ROSETO . Messa in archivio la prima stagione della Liofilchem Roseto, nuova società che è partita la scorsa estate grazie all’impegno del Consorzio Le Quote, e concluse le cene di fine stagione buone...
ROSETO . Messa in archivio la prima stagione della Liofilchem Roseto, nuova società che è partita la scorsa estate grazie all’impegno del Consorzio Le Quote, e concluse le cene di fine stagione buone per dimenticare il triste epilogo di un campionato perso in finale, ma che è stato vissuto con grande soddisfazione dai tifosi visto che la squadra è andata oltre le aspettative, è tempo di iniziare a ragionare su ciò che si vorrà fare nella prossima stagione. Ovviamente Roseto dovrà ripartire dalla serie B per continuare la sua missione: dare la caccia all’A2. Per riuscirci, i rosetani saranno chiamati a fare nuove scelte tecniche, magari ripartendo dai contratti in essere con coach Tony Trullo, che ha da fare il suo secondo anno di contratto, così come la guardia Andrea Pastore ed il lungo Alberto Serafini che avevano firmato la scorsa estate un 1+1: ma si sa, in queste categorie le clausole rescissorie non sono mai state storicamente molto impegnative a livello finanziario e quindi ognuna di queste strade in realtà potrà essere aperta a molteplici soluzioni diverse.

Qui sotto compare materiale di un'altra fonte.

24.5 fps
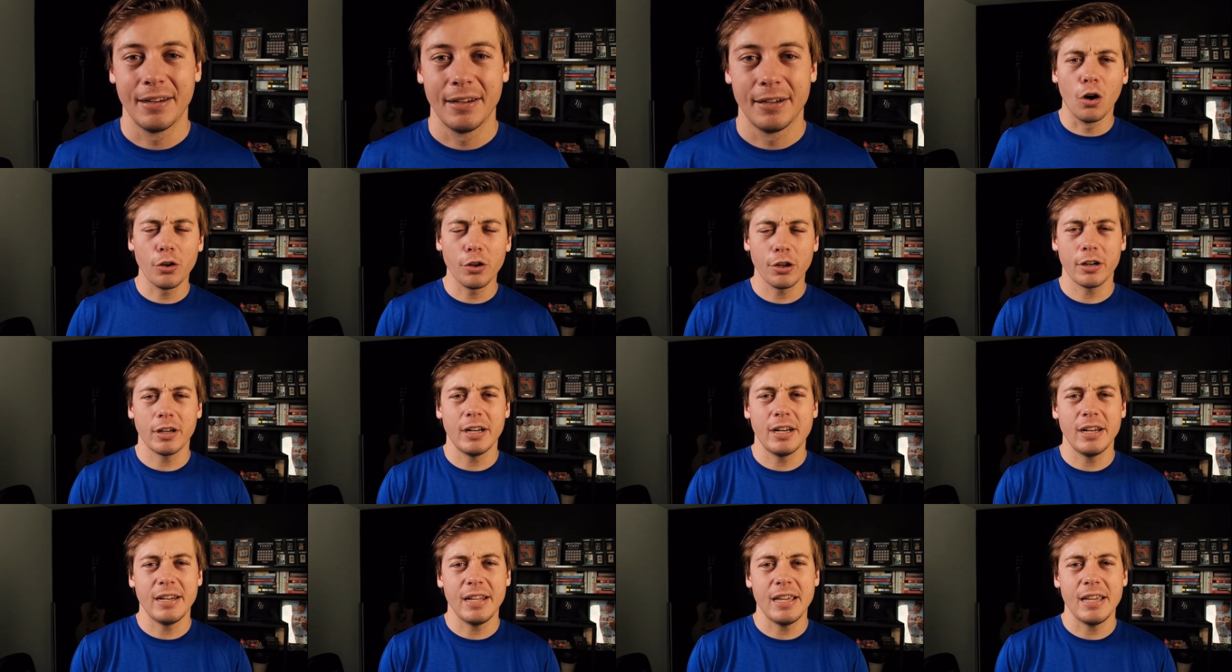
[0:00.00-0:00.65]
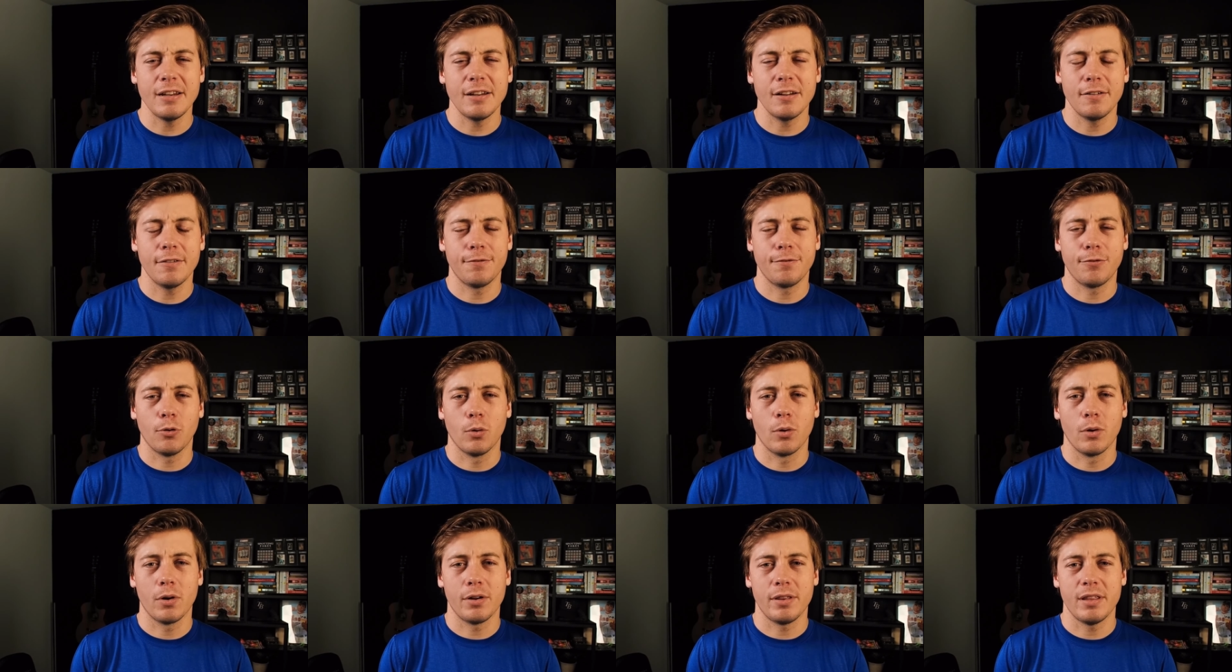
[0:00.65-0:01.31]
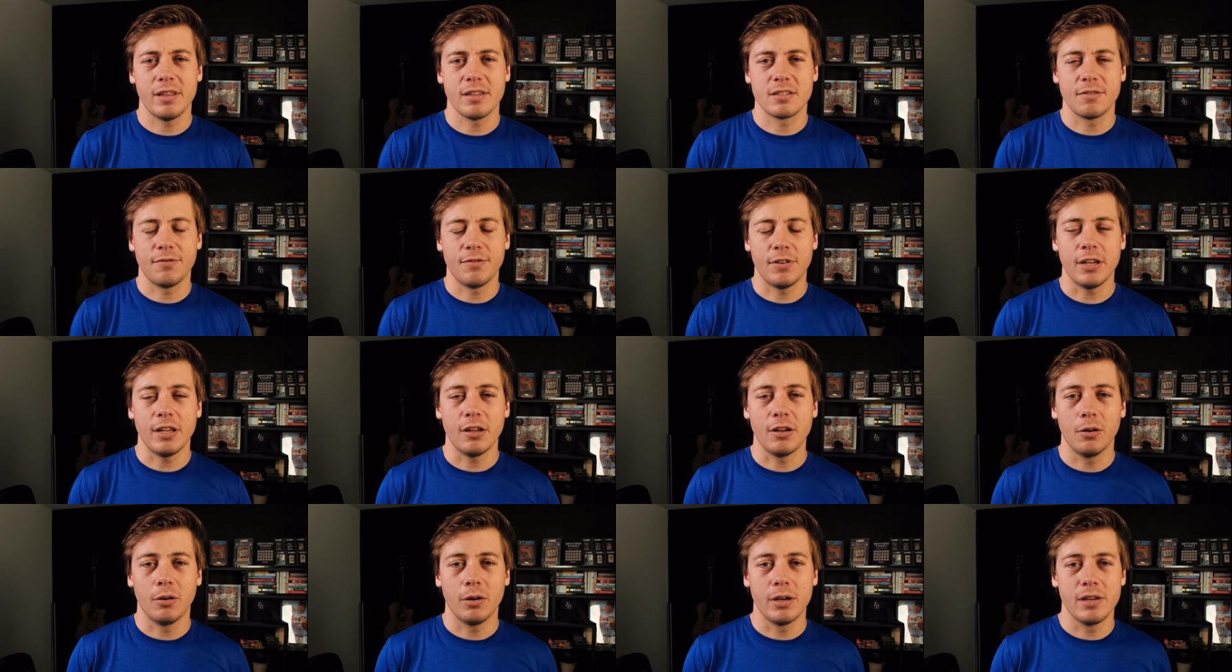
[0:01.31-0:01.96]
All you're gonna need for this
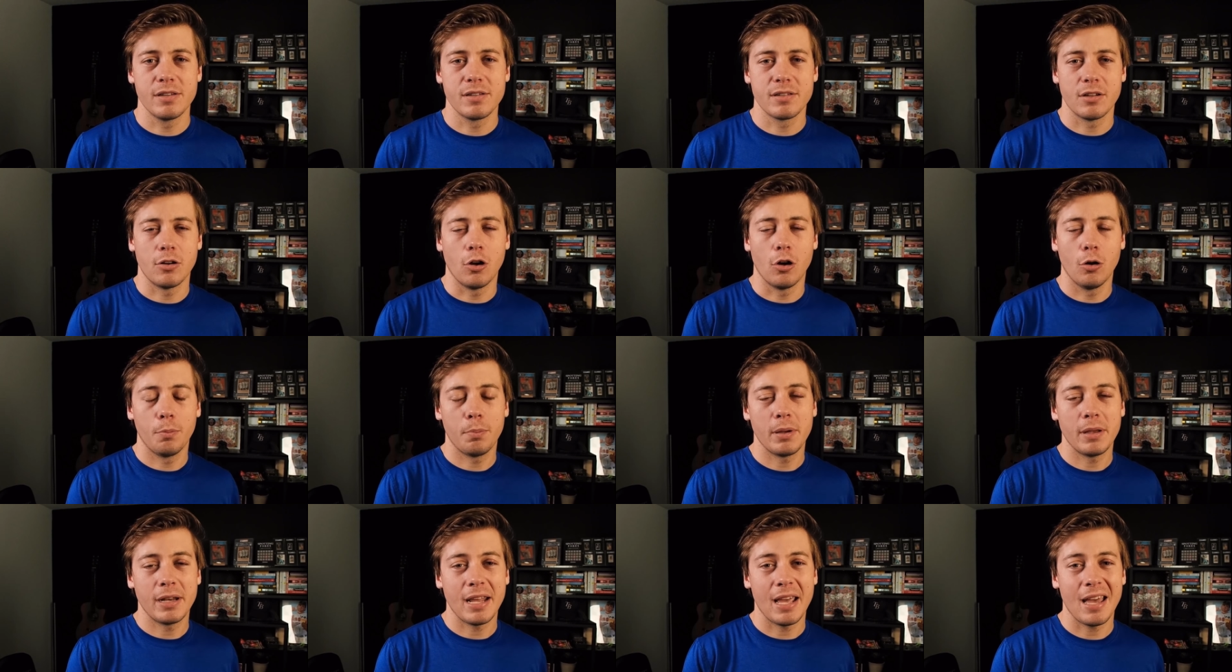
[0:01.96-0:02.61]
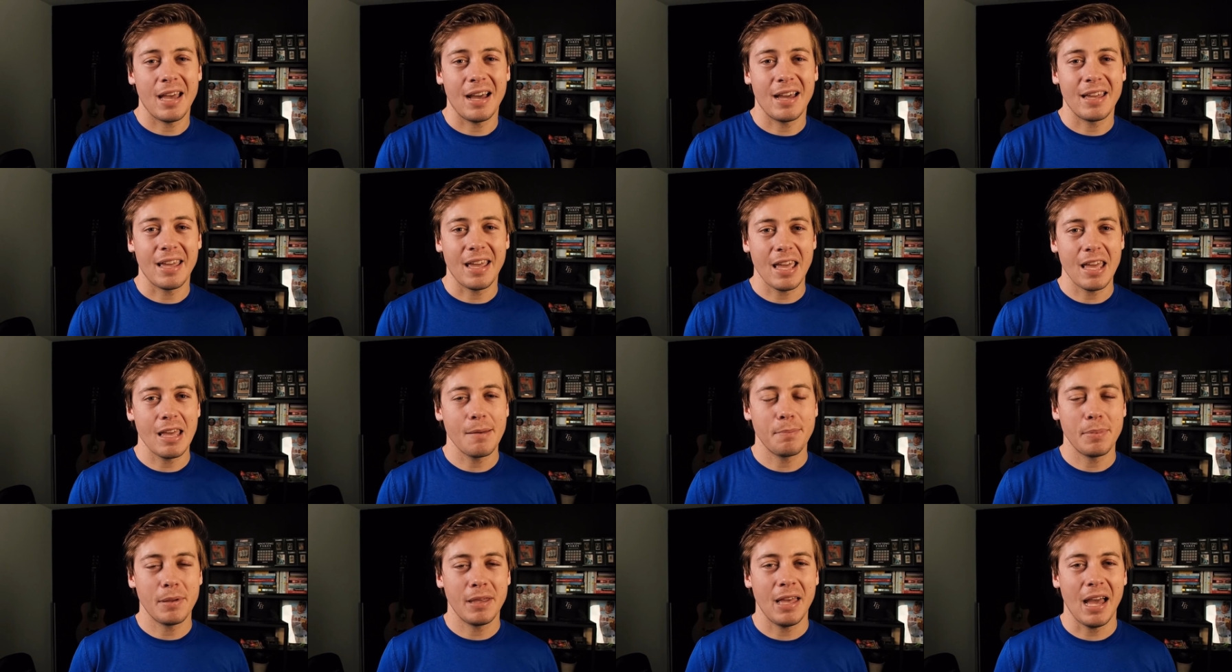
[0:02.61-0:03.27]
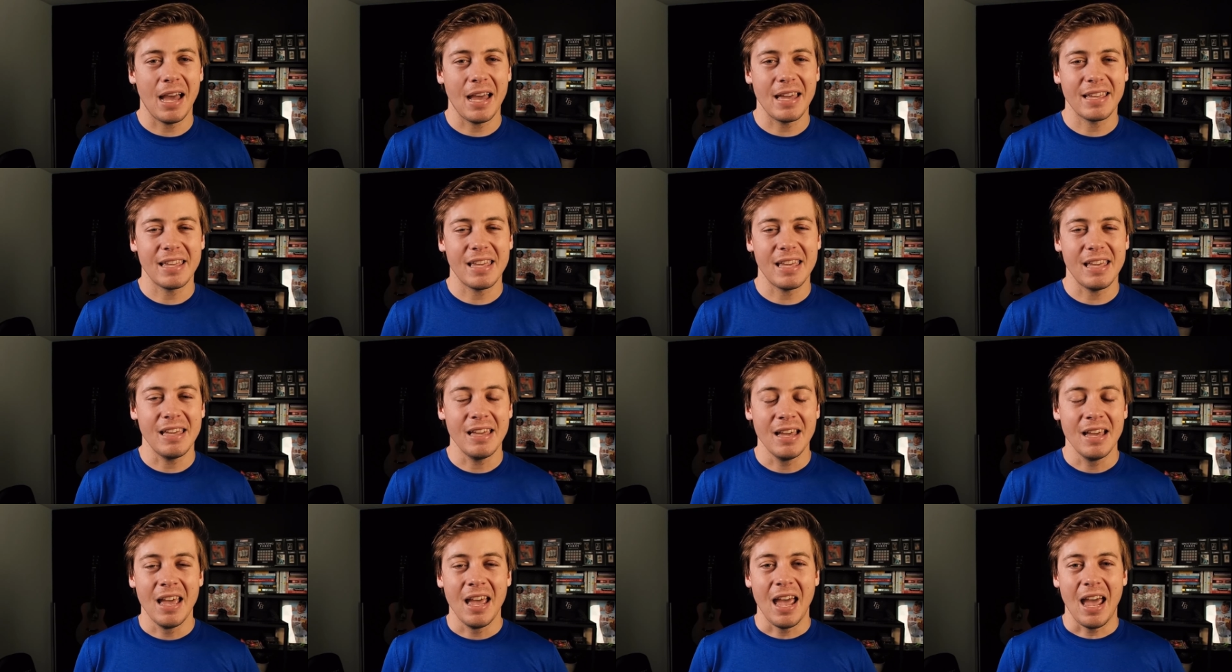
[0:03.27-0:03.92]
video is an OpenAI API
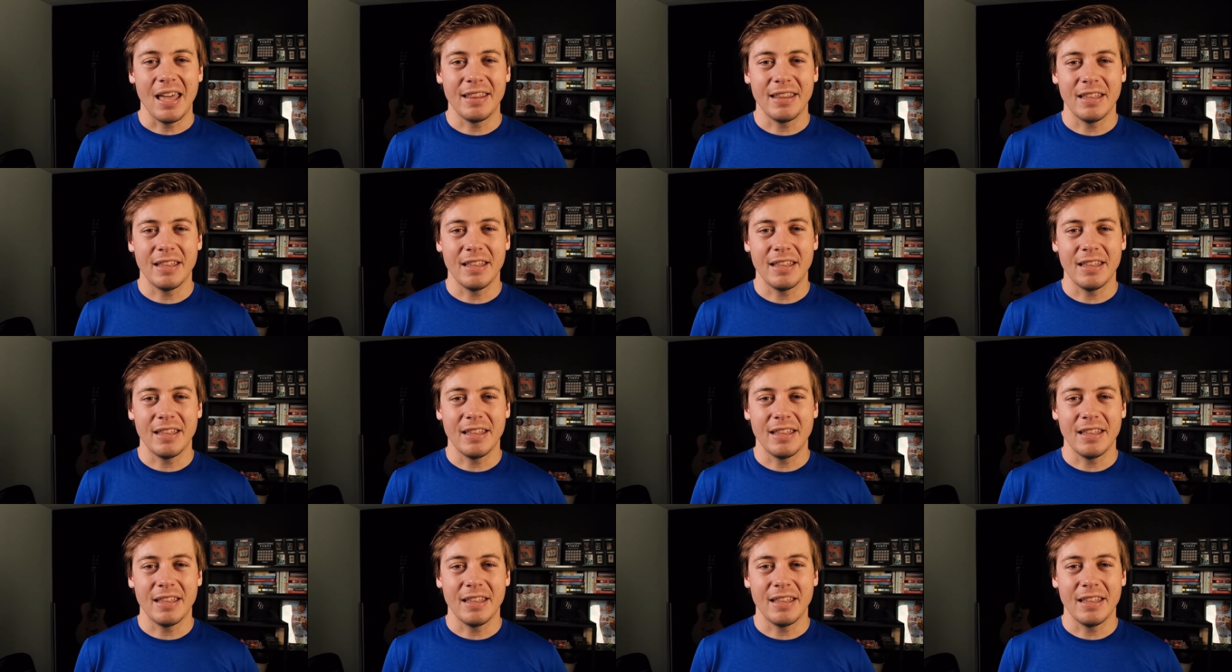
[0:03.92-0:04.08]
key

Torna quindi tutto nelle mani del club, anzi del Consorzio che ne ha la proprietà: servirà ancora qualche giorno, ma si sta avvicinando il momento di prendere le decisioni di indirizzo. Ad esempio, il discorso A2 potrebbe essere riaperto da un ripescaggio (ma i rosetani dovrebbero essere i sesti in lista), oppure da un acquisto titolo: questo comporterebbe tutta una serie di successive valutazioni impattanti. Ma il Consorzio potrebbe pure giustamente decidere di voler continuare nel proprio progetto di crescita: in questo caso sarebbe un bene tenere un blocco dei giocatori di quest’anno, come base su cui innestare qualche atleta di pregio. L’entusiasmo dei tifosi è già tangibile, al Consorzio sta ora rinfocolarlo.